*** RECORDS SHOWN ***
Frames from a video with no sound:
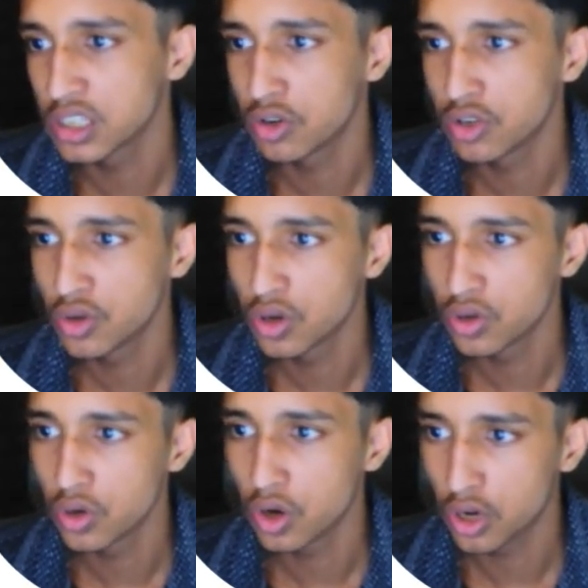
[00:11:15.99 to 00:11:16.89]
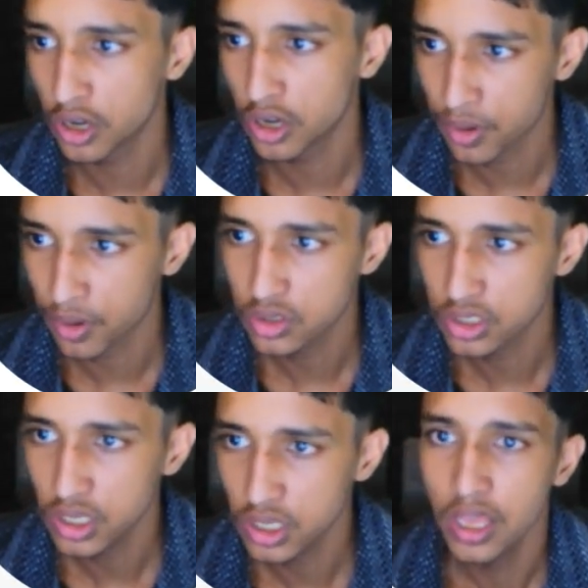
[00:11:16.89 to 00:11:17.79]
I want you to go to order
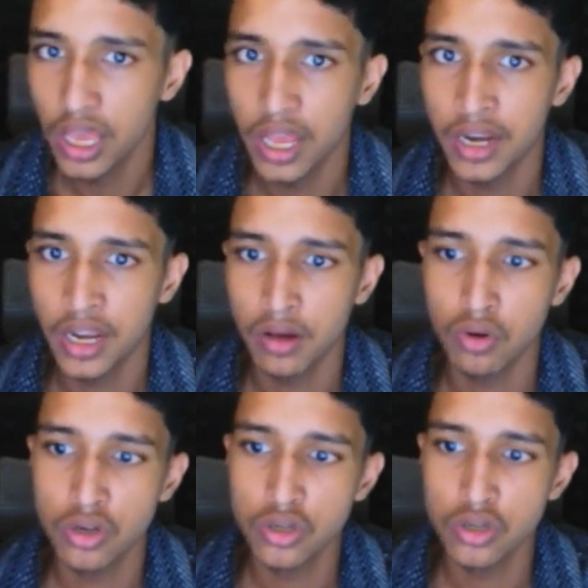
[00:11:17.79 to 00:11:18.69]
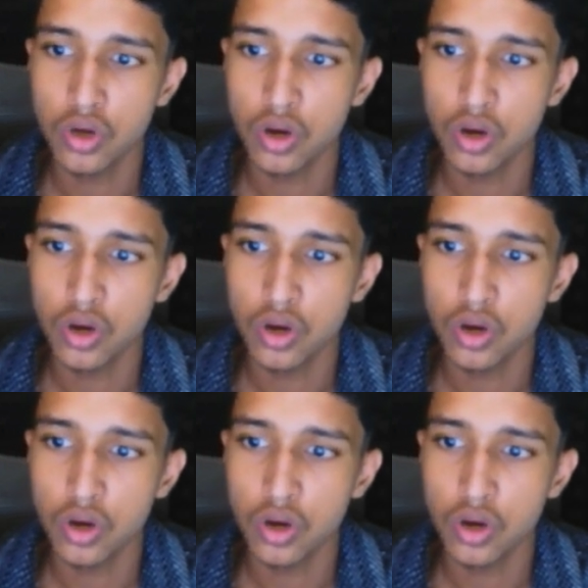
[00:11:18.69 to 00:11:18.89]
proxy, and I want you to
***
*** RECORDS SHOWN ***
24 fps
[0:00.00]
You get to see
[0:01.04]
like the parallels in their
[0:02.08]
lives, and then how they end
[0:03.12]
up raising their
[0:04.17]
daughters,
***
*** RECORDS SHOWN ***
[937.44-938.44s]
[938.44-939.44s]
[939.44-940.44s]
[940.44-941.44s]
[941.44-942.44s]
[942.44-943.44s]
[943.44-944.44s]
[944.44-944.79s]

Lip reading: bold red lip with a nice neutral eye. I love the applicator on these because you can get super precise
***
### REQUIRED ACTION
Examine the records and pull out every line where the string "with" occurs.

### RESPONSE AREA
Frames from a video with no sound:
Lip reading: bold red lip with a nice neutral eye. I love the applicator on these because you can get super precise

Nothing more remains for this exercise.